Exercise: Set every entry below down once more, exactly as it stands, without images.

(Dataset entries)
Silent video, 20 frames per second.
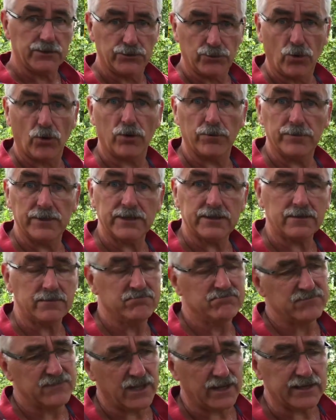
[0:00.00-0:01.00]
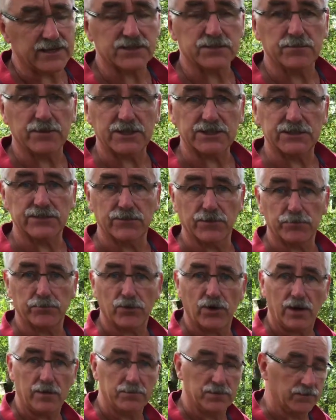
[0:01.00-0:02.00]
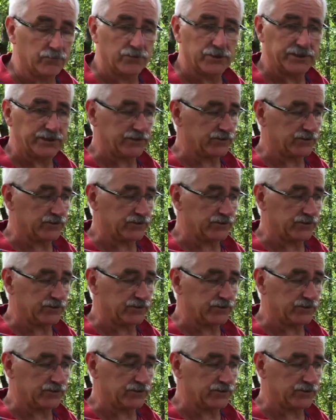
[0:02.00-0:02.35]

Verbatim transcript: Dormant, not as much of a problem when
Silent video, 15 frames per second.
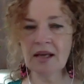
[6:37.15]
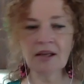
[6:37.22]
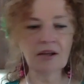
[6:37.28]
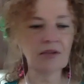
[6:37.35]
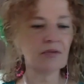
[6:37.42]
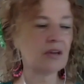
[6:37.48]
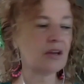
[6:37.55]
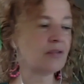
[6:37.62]
and
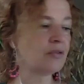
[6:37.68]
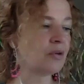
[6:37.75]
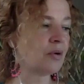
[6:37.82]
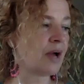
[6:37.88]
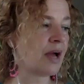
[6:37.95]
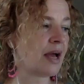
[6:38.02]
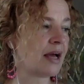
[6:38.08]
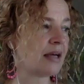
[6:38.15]
even if you
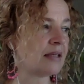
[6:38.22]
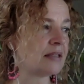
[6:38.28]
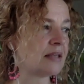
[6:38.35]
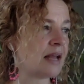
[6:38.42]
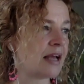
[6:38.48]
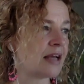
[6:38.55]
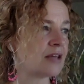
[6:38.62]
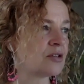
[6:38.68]
had
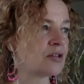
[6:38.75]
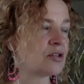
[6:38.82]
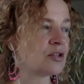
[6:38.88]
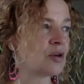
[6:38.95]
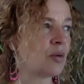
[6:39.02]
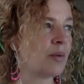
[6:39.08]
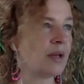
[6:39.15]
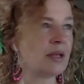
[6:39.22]
like
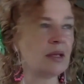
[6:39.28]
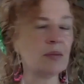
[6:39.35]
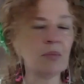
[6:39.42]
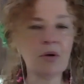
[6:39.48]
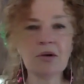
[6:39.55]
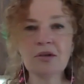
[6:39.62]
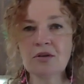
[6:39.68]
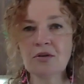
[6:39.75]
so many
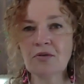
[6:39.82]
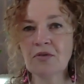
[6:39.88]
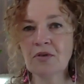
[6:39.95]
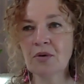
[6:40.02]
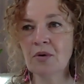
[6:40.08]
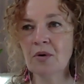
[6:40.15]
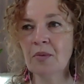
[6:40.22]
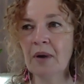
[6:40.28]
points of
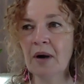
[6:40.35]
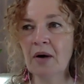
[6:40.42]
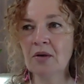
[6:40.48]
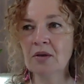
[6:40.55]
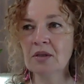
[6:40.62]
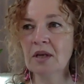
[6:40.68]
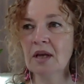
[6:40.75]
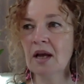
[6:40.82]
view about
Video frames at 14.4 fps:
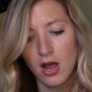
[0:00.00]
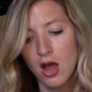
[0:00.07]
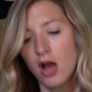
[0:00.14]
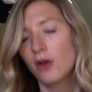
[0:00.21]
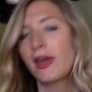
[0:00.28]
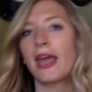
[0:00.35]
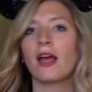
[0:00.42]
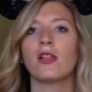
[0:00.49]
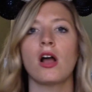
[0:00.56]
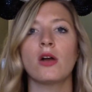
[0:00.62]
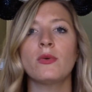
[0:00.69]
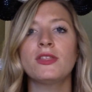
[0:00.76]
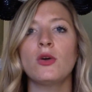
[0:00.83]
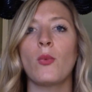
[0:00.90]
Okay, along
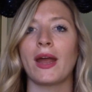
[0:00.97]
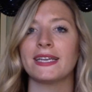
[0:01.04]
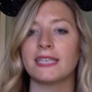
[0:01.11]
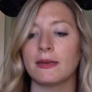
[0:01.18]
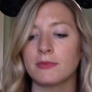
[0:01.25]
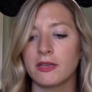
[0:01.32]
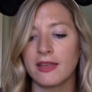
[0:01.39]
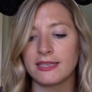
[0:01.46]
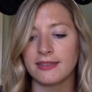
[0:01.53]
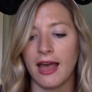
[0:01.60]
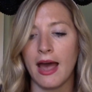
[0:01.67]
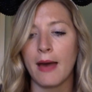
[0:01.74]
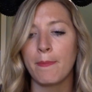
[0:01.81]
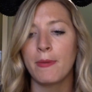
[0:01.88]
with the wait times on this
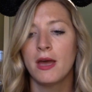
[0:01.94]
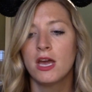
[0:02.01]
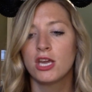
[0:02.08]
app,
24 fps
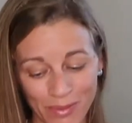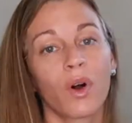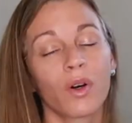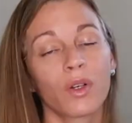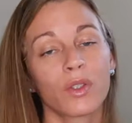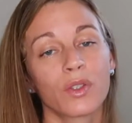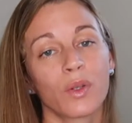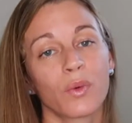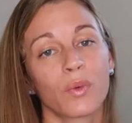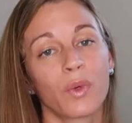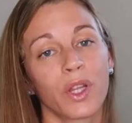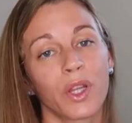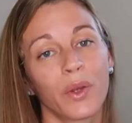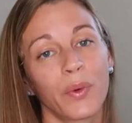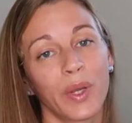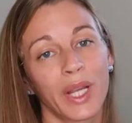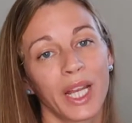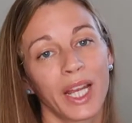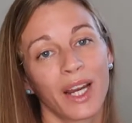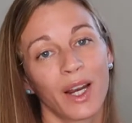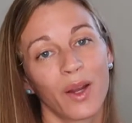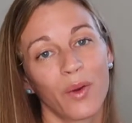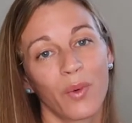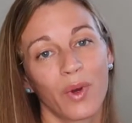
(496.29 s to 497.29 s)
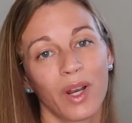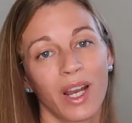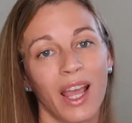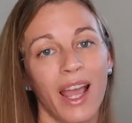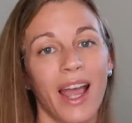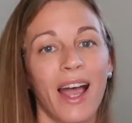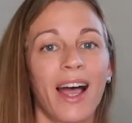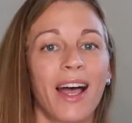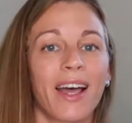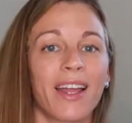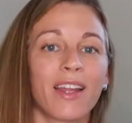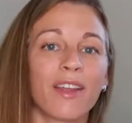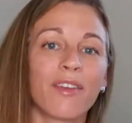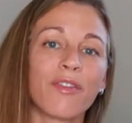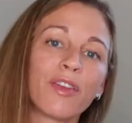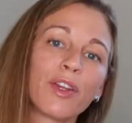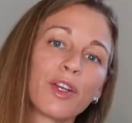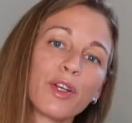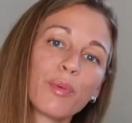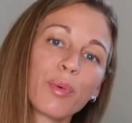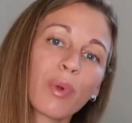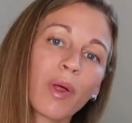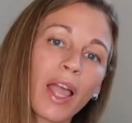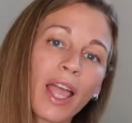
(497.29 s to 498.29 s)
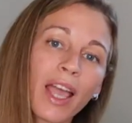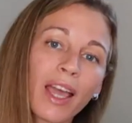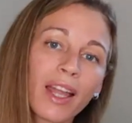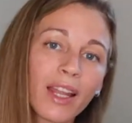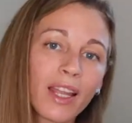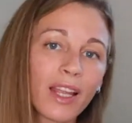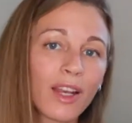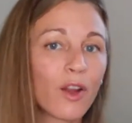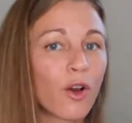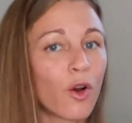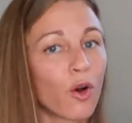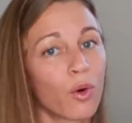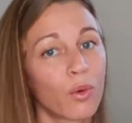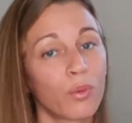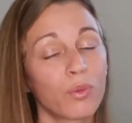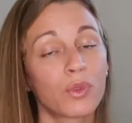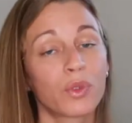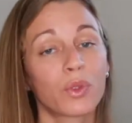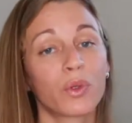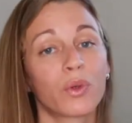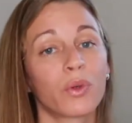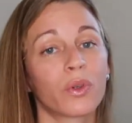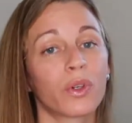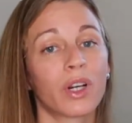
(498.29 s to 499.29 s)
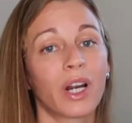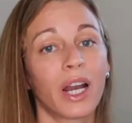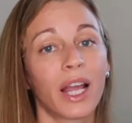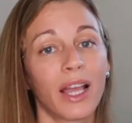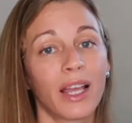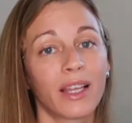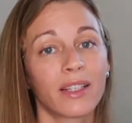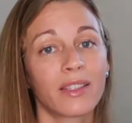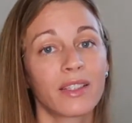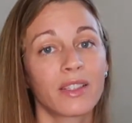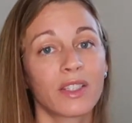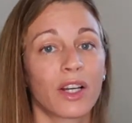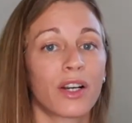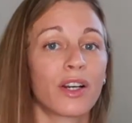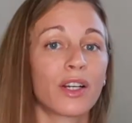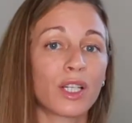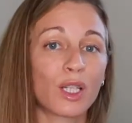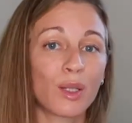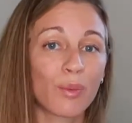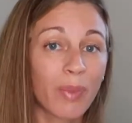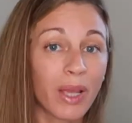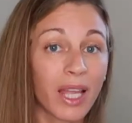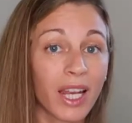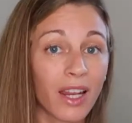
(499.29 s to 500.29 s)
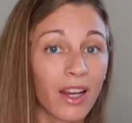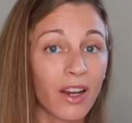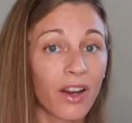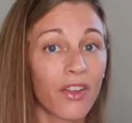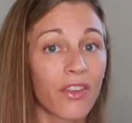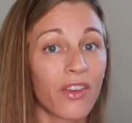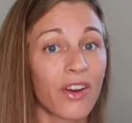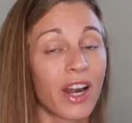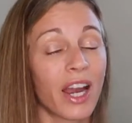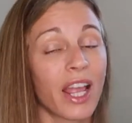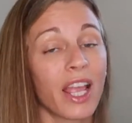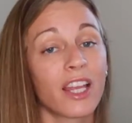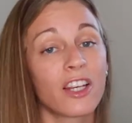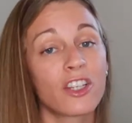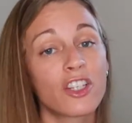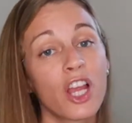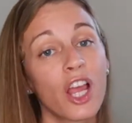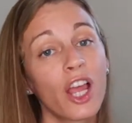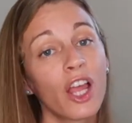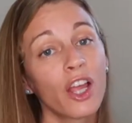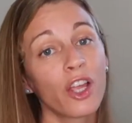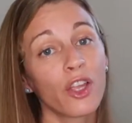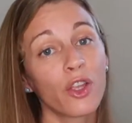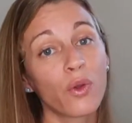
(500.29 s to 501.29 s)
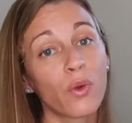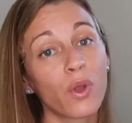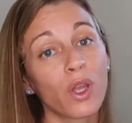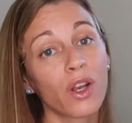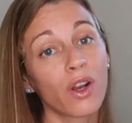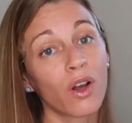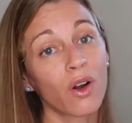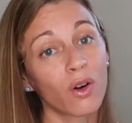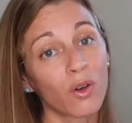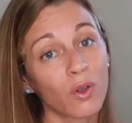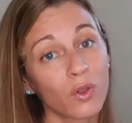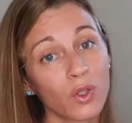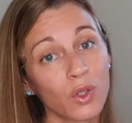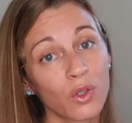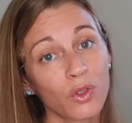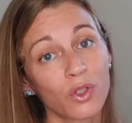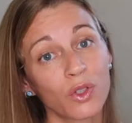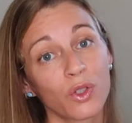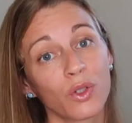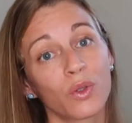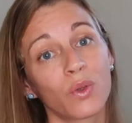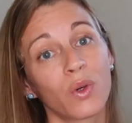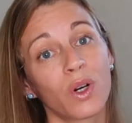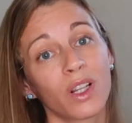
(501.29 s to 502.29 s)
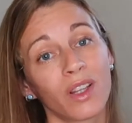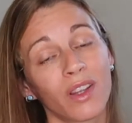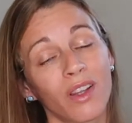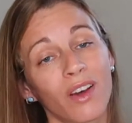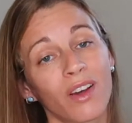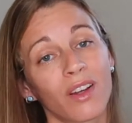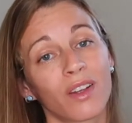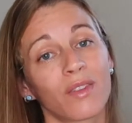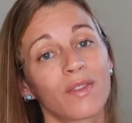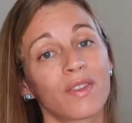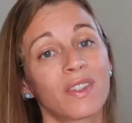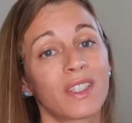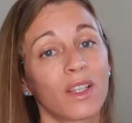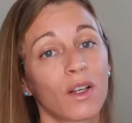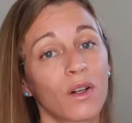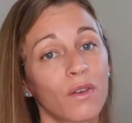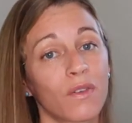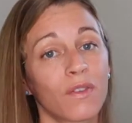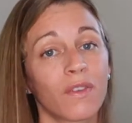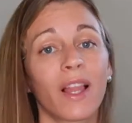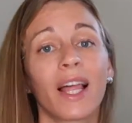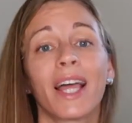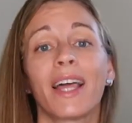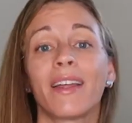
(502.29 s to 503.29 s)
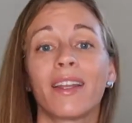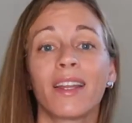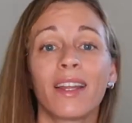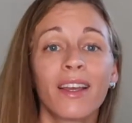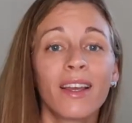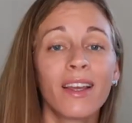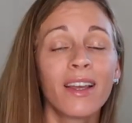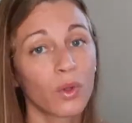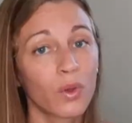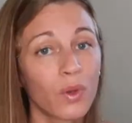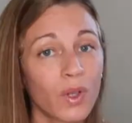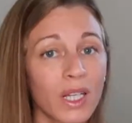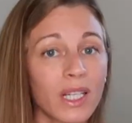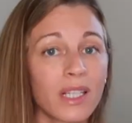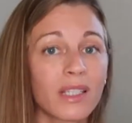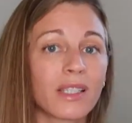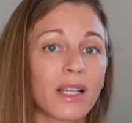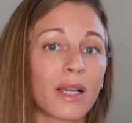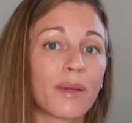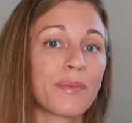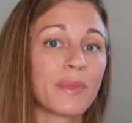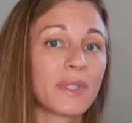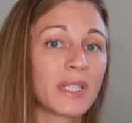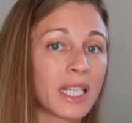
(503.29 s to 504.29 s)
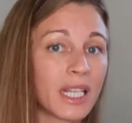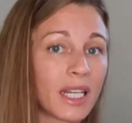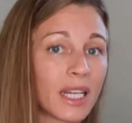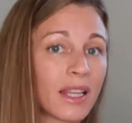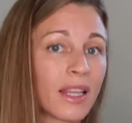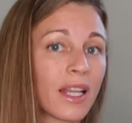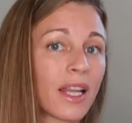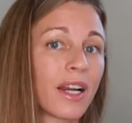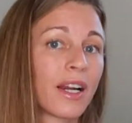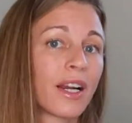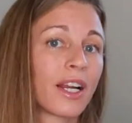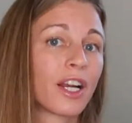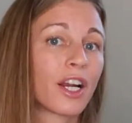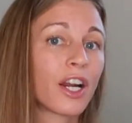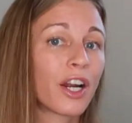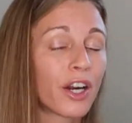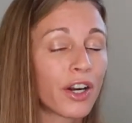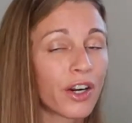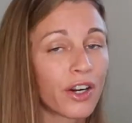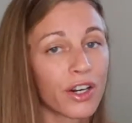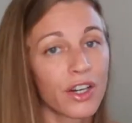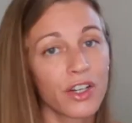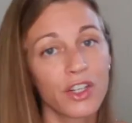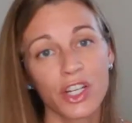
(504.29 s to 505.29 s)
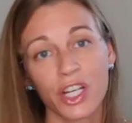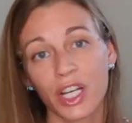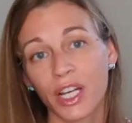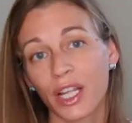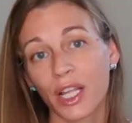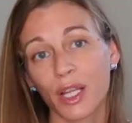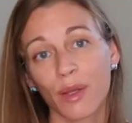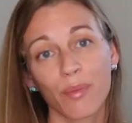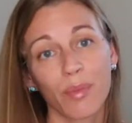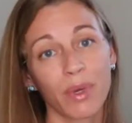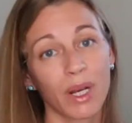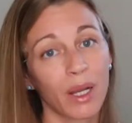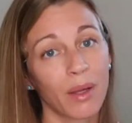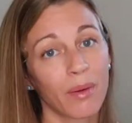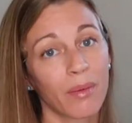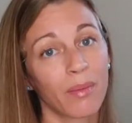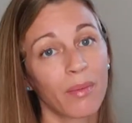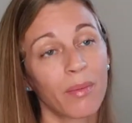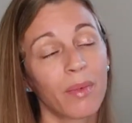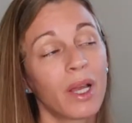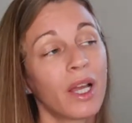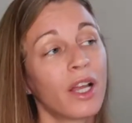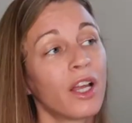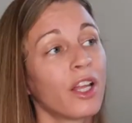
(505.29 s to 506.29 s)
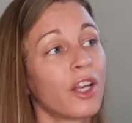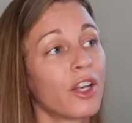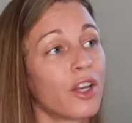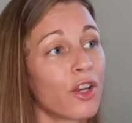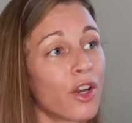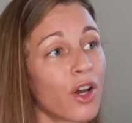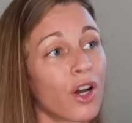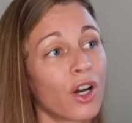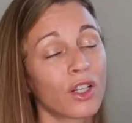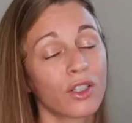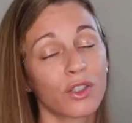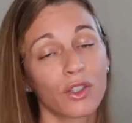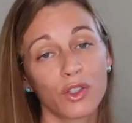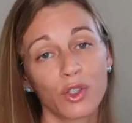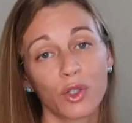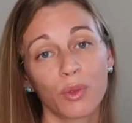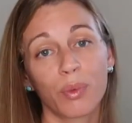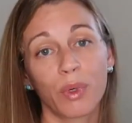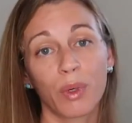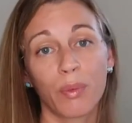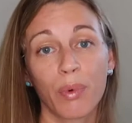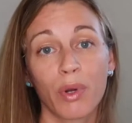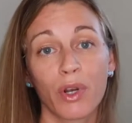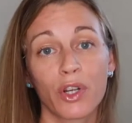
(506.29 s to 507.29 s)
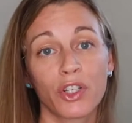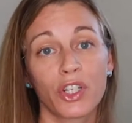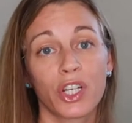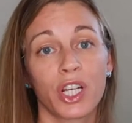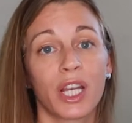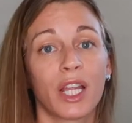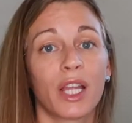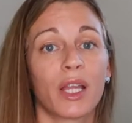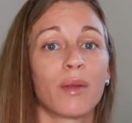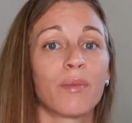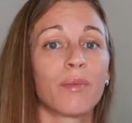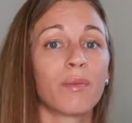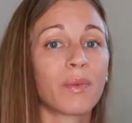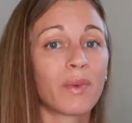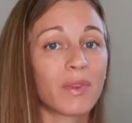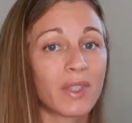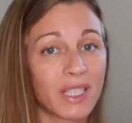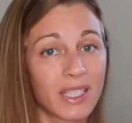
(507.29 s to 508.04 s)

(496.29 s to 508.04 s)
Also, really quick here, I want to add, if you're planning homeschool or Head Start, depending on their age, you can also do a lot of self-led. Lucas, I'm sitting there encouraging him, but I'm not super pushing him.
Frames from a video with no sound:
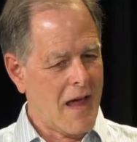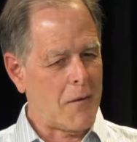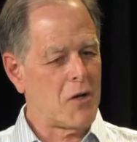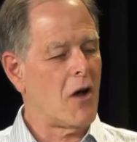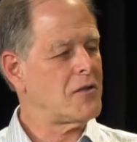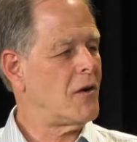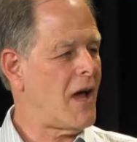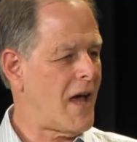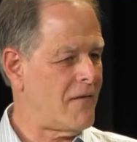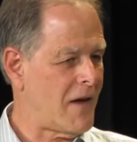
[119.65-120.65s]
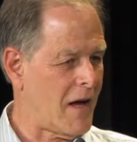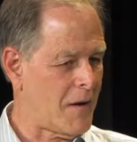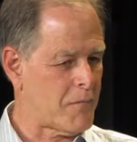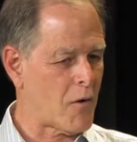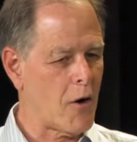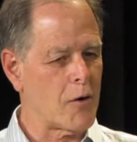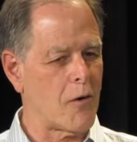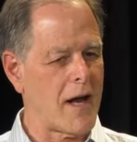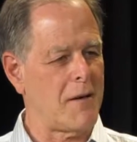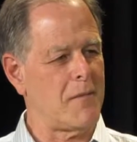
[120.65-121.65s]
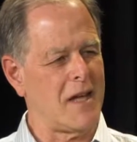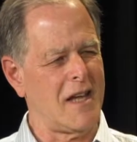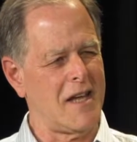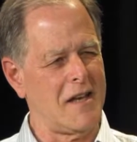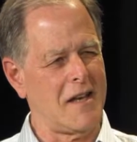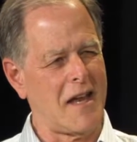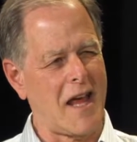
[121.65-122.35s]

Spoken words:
And we also have a program in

Output below:
Silent video, 20 frames per second.
[0:00.00-0:01.00]
[0:01.00-0:02.00]
[0:02.00-0:02.35]

Verbatim transcript: Dormant, not as much of a problem when
Silent video, 15 frames per second.
[6:37.15]
[6:37.22]
[6:37.28]
[6:37.35]
[6:37.42]
[6:37.48]
[6:37.55]
[6:37.62]
and
[6:37.68]
[6:37.75]
[6:37.82]
[6:37.88]
[6:37.95]
[6:38.02]
[6:38.08]
[6:38.15]
even if you
[6:38.22]
[6:38.28]
[6:38.35]
[6:38.42]
[6:38.48]
[6:38.55]
[6:38.62]
[6:38.68]
had
[6:38.75]
[6:38.82]
[6:38.88]
[6:38.95]
[6:39.02]
[6:39.08]
[6:39.15]
[6:39.22]
like
[6:39.28]
[6:39.35]
[6:39.42]
[6:39.48]
[6:39.55]
[6:39.62]
[6:39.68]
[6:39.75]
so many
[6:39.82]
[6:39.88]
[6:39.95]
[6:40.02]
[6:40.08]
[6:40.15]
[6:40.22]
[6:40.28]
points of
[6:40.35]
[6:40.42]
[6:40.48]
[6:40.55]
[6:40.62]
[6:40.68]
[6:40.75]
[6:40.82]
view about
Video frames at 14.4 fps:
[0:00.00]
[0:00.07]
[0:00.14]
[0:00.21]
[0:00.28]
[0:00.35]
[0:00.42]
[0:00.49]
[0:00.56]
[0:00.62]
[0:00.69]
[0:00.76]
[0:00.83]
[0:00.90]
Okay, along
[0:00.97]
[0:01.04]
[0:01.11]
[0:01.18]
[0:01.25]
[0:01.32]
[0:01.39]
[0:01.46]
[0:01.53]
[0:01.60]
[0:01.67]
[0:01.74]
[0:01.81]
[0:01.88]
with the wait times on this
[0:01.94]
[0:02.01]
[0:02.08]
app,
24 fps
(496.29 s to 497.29 s)
(497.29 s to 498.29 s)
(498.29 s to 499.29 s)
(499.29 s to 500.29 s)
(500.29 s to 501.29 s)
(501.29 s to 502.29 s)
(502.29 s to 503.29 s)
(503.29 s to 504.29 s)
(504.29 s to 505.29 s)
(505.29 s to 506.29 s)
(506.29 s to 507.29 s)
(507.29 s to 508.04 s)

(496.29 s to 508.04 s)
Also, really quick here, I want to add, if you're planning homeschool or Head Start, depending on their age, you can also do a lot of self-led. Lucas, I'm sitting there encouraging him, but I'm not super pushing him.
Frames from a video with no sound:
[119.65-120.65s]
[120.65-121.65s]
[121.65-122.35s]

Spoken words:
And we also have a program in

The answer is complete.